Search the material for lines containing the word "frames", and copy each one.
Top of Input data
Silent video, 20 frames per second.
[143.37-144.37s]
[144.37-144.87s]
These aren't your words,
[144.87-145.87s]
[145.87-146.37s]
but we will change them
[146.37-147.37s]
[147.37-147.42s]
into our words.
Bottom of Input data
Top of Input data
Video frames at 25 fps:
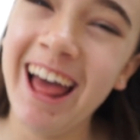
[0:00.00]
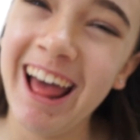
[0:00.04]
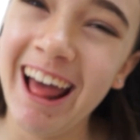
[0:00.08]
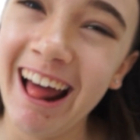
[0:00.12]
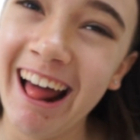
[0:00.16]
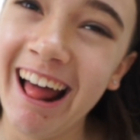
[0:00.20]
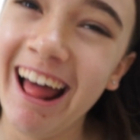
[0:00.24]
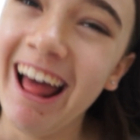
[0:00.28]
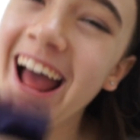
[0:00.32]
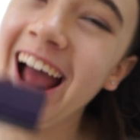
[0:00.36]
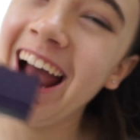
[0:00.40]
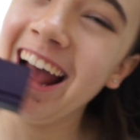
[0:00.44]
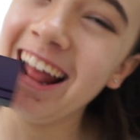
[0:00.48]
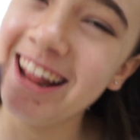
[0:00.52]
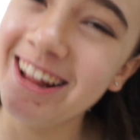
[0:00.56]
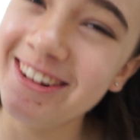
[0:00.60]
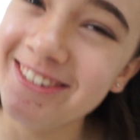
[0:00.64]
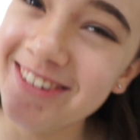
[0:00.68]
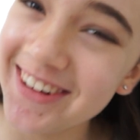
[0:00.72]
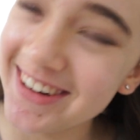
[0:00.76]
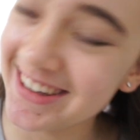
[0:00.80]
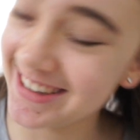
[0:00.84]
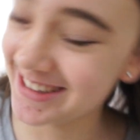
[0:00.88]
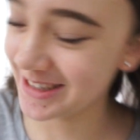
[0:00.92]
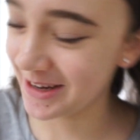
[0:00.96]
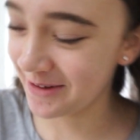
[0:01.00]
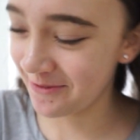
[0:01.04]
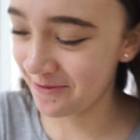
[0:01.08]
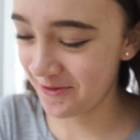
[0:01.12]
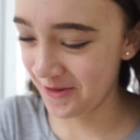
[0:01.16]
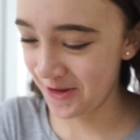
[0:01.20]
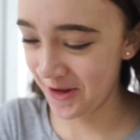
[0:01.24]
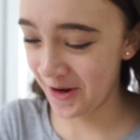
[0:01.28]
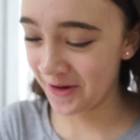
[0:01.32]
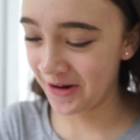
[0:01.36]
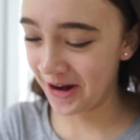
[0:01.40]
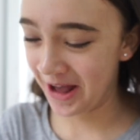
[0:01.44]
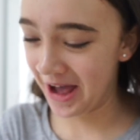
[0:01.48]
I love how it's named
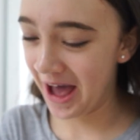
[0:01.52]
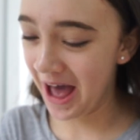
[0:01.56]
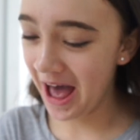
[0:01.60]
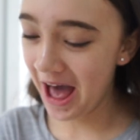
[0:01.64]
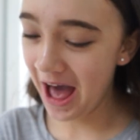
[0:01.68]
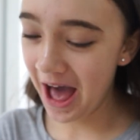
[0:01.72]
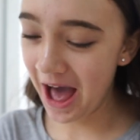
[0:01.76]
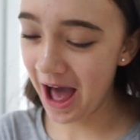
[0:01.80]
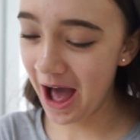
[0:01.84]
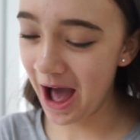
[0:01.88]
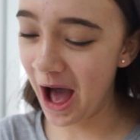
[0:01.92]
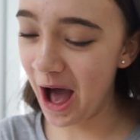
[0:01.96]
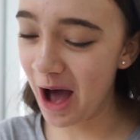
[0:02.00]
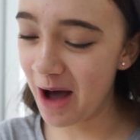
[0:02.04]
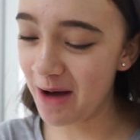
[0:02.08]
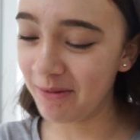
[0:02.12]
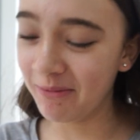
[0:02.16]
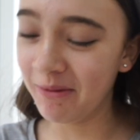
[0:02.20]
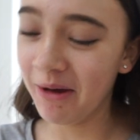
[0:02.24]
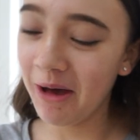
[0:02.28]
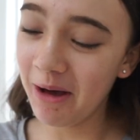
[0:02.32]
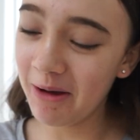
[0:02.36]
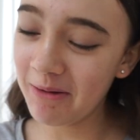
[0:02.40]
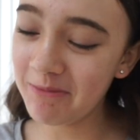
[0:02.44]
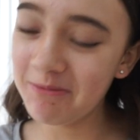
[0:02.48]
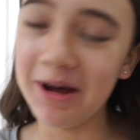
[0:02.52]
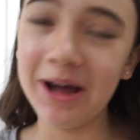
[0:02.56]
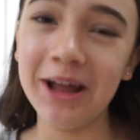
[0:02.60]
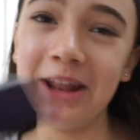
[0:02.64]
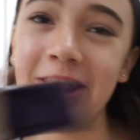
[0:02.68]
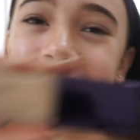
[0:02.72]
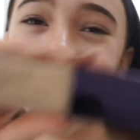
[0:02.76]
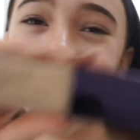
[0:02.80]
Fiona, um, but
Bottom of Input data
**Solution**
Silent video, 20 frames per second.
Video frames at 25 fps:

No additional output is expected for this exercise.